The objective of this exercise is for you to gain practical experience in designing, implementing, training and optimizing a neural network to carry out a specific real world task.
This year the task is the Optical Recognition of Handwritten Digits, and the data sets you
must use are provided by the
UCI Machine Learning Repository.
A paper copy of your report must be handed in to the School Office, and the associated
files submitted using the Canvas VLE, by 12noon on Wednesday 13 January 2016.
If you miss this deadline, your mark will be reduced by 5% (out of 100%) for each School working
day (or part thereof) your submission is late.
Feedback with marks will be returned within three weeks of the hand-in deadline.
What You Need To Do
(1) Download the data sets and descriptions.
(2) Design a suitable Multi-Layer Perceptron neural network that can learn from the training data set to generalize well to the testing data set. Hint: Some form of Back-Propagation learning algorithm will probably be most appropriate.
(3) Implement your neural network, using any programming language you like, or by setting it up in an existing neural network simulator. You may use any code or simulator you find on the internet, as long as you properly reference the sources in your report, or you can program your own neural network from scratch. If, like most students have done in the past, you decide to write your own code, you may find John Bullinaria's Step by Step Guide to Implementing a Simple Neural Network in C helpful to get you started. Hint: Writing your own code often proves easier than figuring out how to get someone else's simulator to do what you need, and you will probably learn more, but there is limited credit/marks available for the implementation aspect of this exercise.
(4) Experiment systematically with the neural network details that you think are most likely to improve the generalization performance you achieve. Hints: Consider how you are going to avoid under-fitting and over-fitting of the training data, and what paramters are going to have the biggest effect on that. It is usually better to aim to optimize two or three things well, rather than a large number of things not very well.
(5) Write a report explaining what you did and what you found. You should include the following sections:
1. Introduction - Say what the data sets involved and what you aimed to achieve. [5%]
2. Design - Describe and justify the neural network you designed for the task, and the factors you decided to experiment with. [15%]
3. Implementation - Describe how you implemented your neural network and the associated performance analysis mechanisms. Explain why you chose to do it that way. Remember to cite any sources you used. [20%]
4. Experiments - Describe the experiments you carried out to optimise your network's generalization performance, and present the results you obtained. Explain in detail how you used the training and testing data sets. The results should be presented in a statistically rigorous manner, e.g. by computing simple statistics of performance measures (such as means and standard deviations of percentages correct) across multiple runs of network training/testing, and plotting graphs with error-bars. [50%]

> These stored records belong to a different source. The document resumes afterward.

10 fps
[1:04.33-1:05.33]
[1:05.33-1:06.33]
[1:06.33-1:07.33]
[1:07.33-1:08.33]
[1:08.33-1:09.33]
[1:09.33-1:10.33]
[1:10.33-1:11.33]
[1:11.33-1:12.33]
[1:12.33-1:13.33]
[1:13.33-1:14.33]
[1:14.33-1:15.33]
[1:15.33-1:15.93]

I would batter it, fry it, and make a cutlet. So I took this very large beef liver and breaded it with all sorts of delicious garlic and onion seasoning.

5. Conclusions - Summarize your key findings, including which factors proved most crucial, and what was the best generalization performance you achieved. [10%]

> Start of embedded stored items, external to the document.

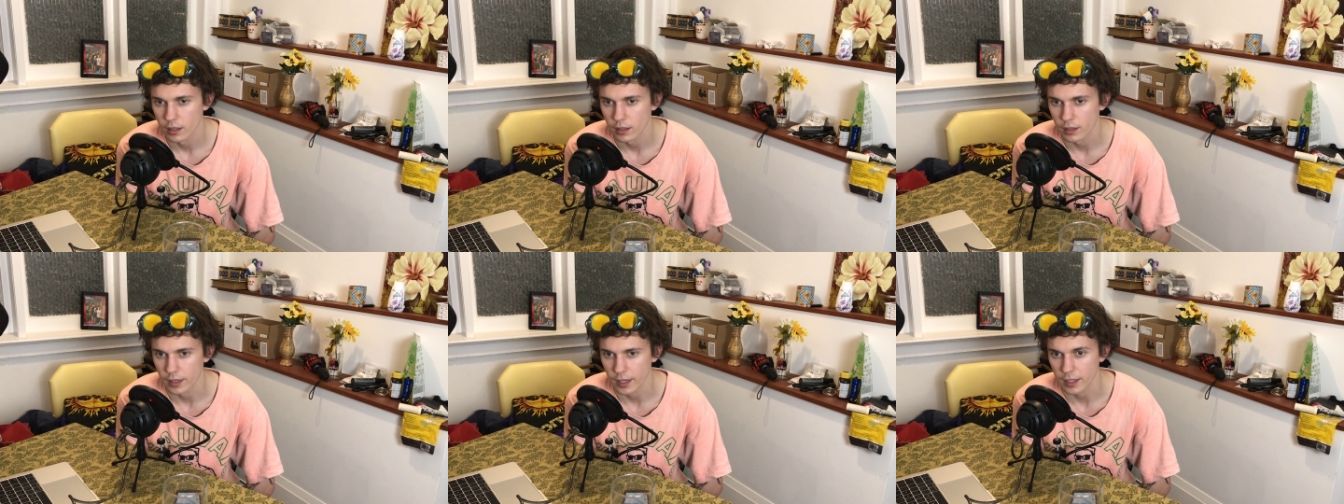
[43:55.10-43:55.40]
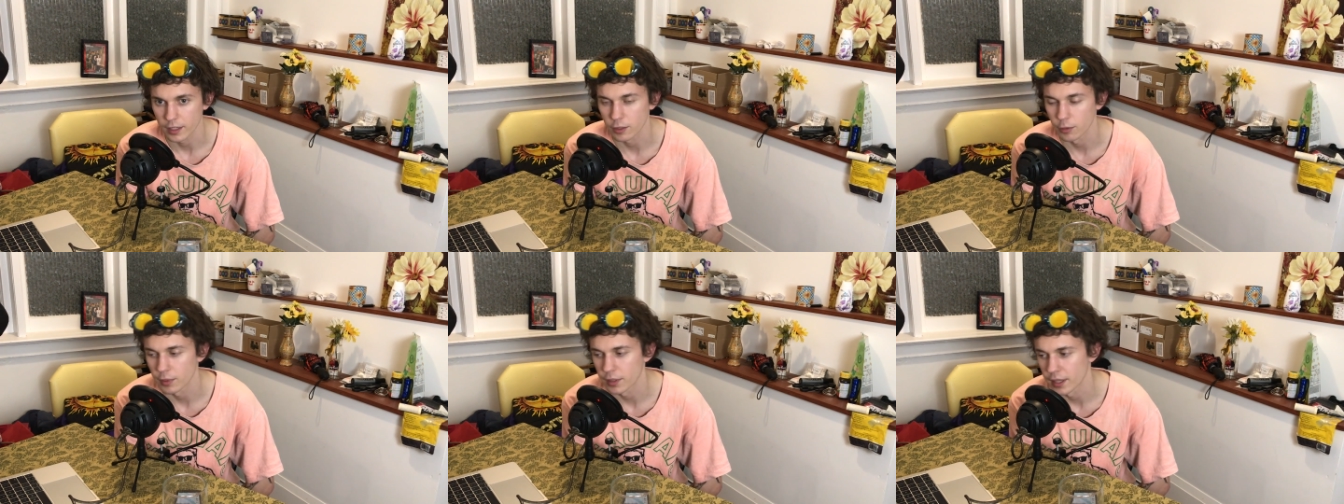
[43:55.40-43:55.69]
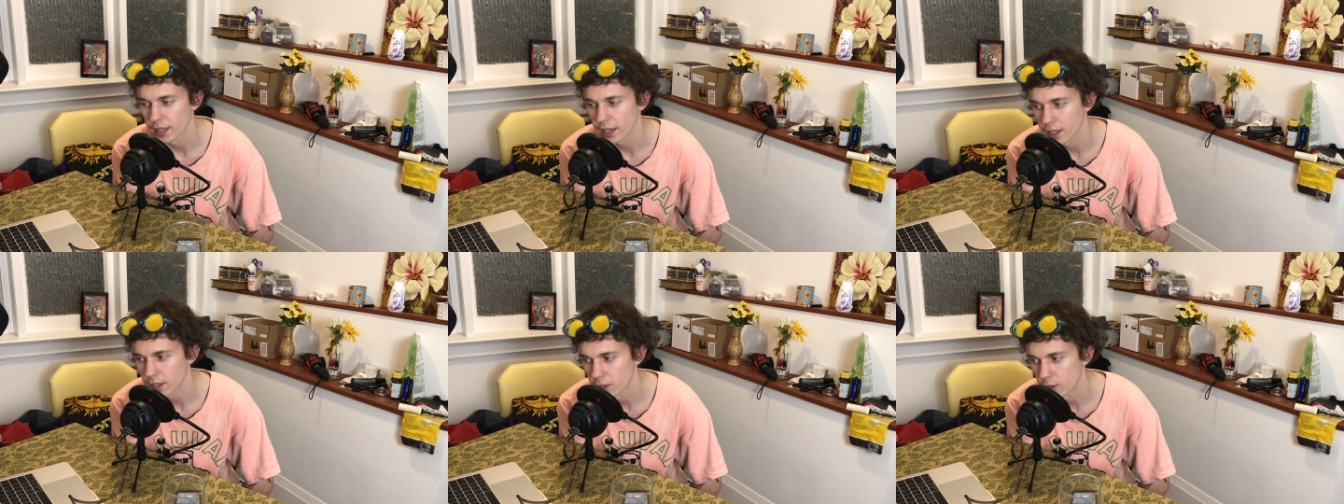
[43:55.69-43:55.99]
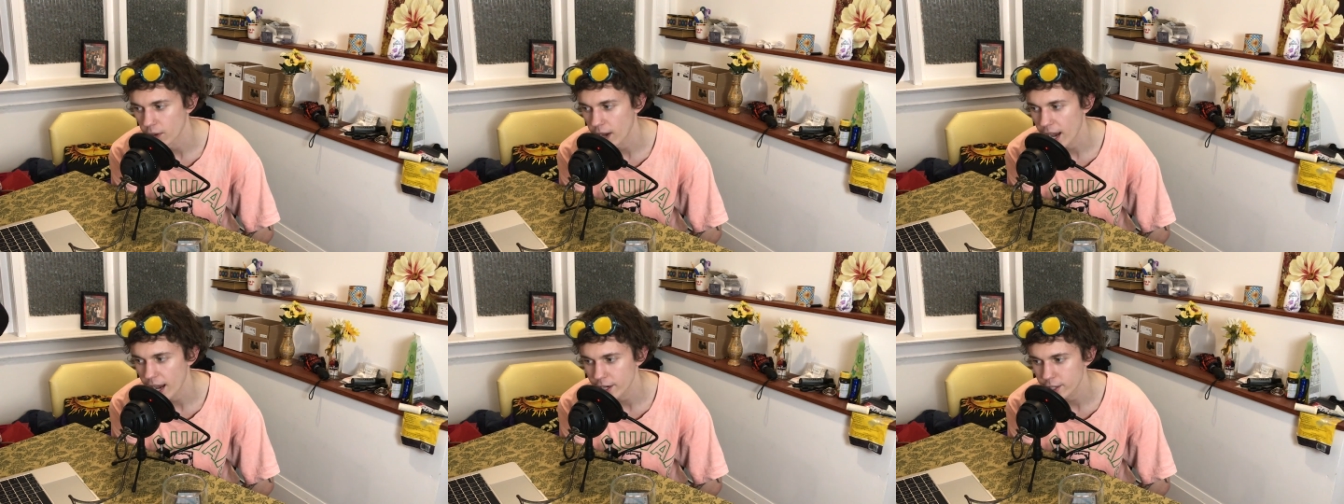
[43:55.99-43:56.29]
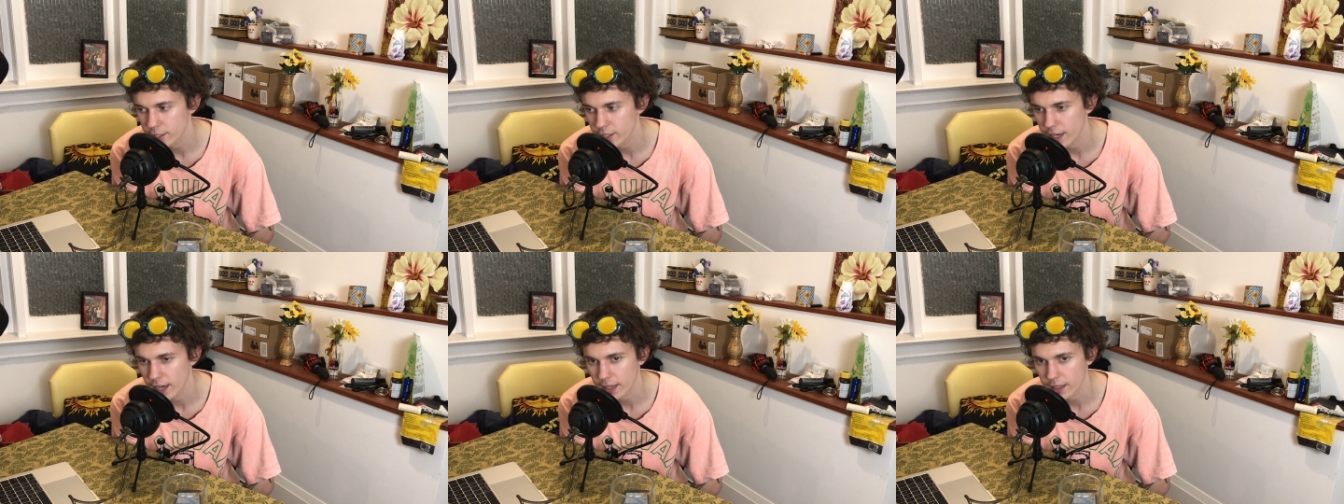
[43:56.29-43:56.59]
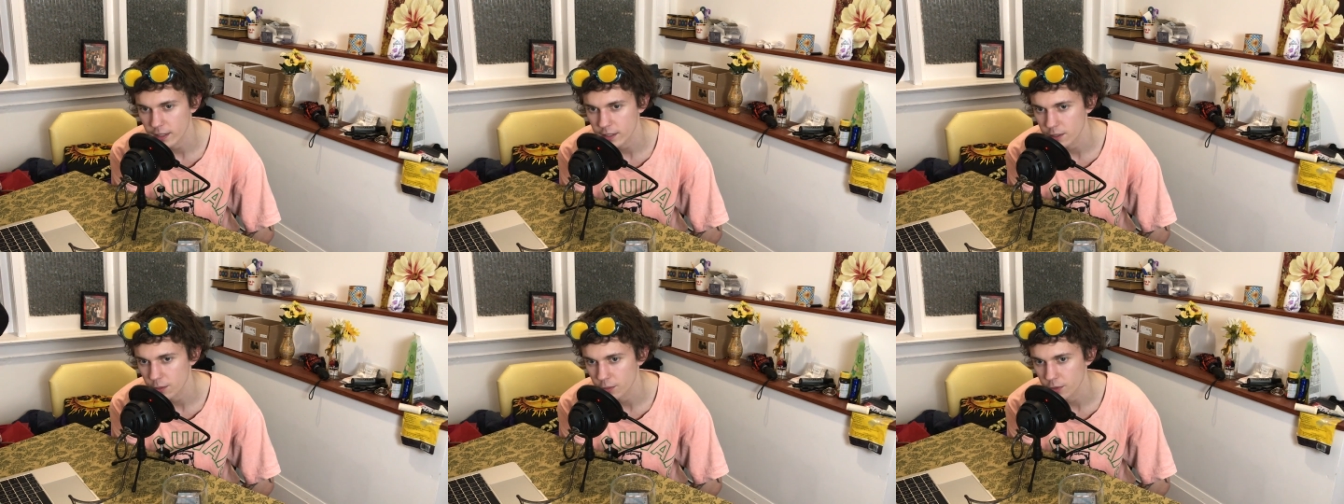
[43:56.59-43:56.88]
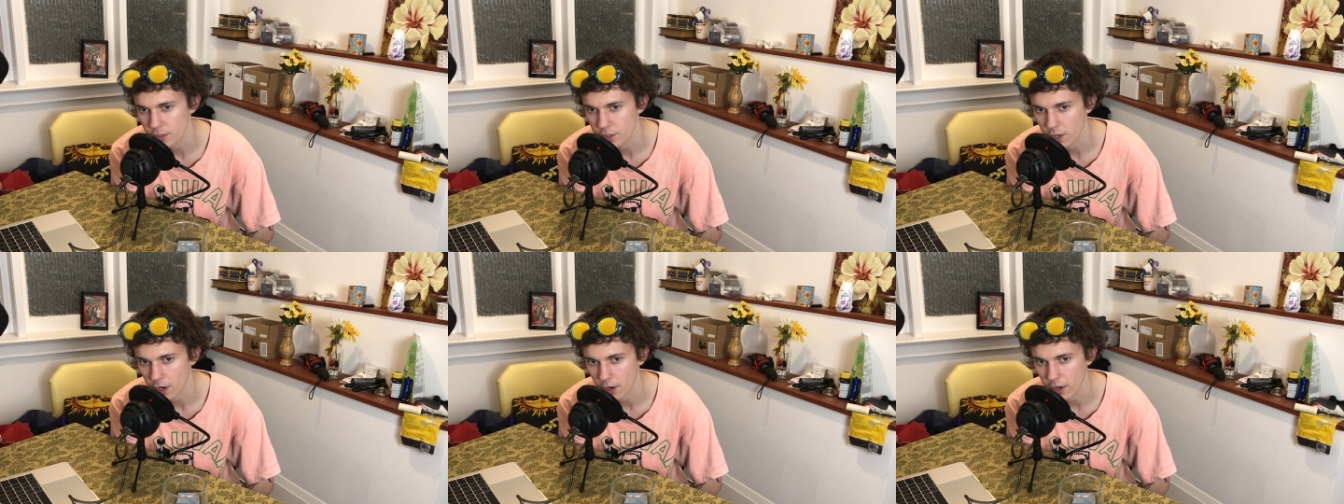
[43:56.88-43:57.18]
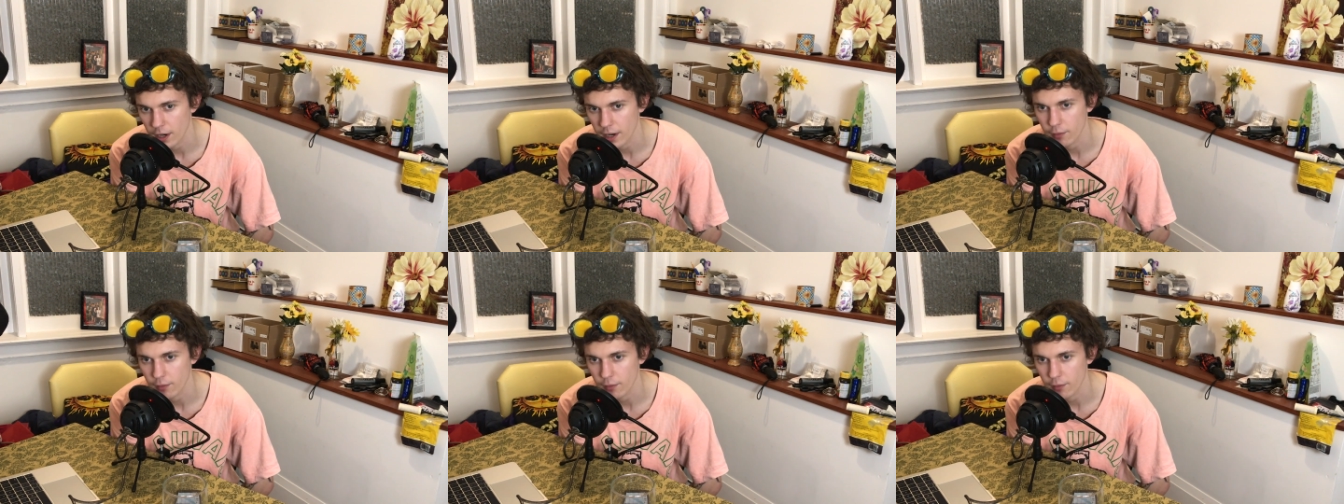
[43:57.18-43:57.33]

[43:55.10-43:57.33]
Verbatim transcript: like, there'd be, like, a new hashtag that someone started,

Don't forget that this exercise corresponds to only 20% of a 10 credit module.
Spend an appropriate amount of time on it!
Assessment
You need to submit a paper copy of your report to the School Office, and upload to the Canvas VLE a .pdf version of your report, source files for your report (e.g., LaTeX or Microsoft Word files), the source code of your neural network with instructions for using it, and any results files you think appropriate.
A reasonable length for the report would be between 3000 and 4000 words, plus as many diagrams,
tables and graphs as you think appropriate. Marks will be awarded according to the percentage
proportions indicated above, based on what you did and how well you described it.
Help and Advice
If you get stuck, feel free to ask for advice at one of John Bullinaria's office hours which are at 12noon every Tuesday during Autumn Term in Room 113 of the School of Computer Science. Or talk to him at the end of any of the module lectures.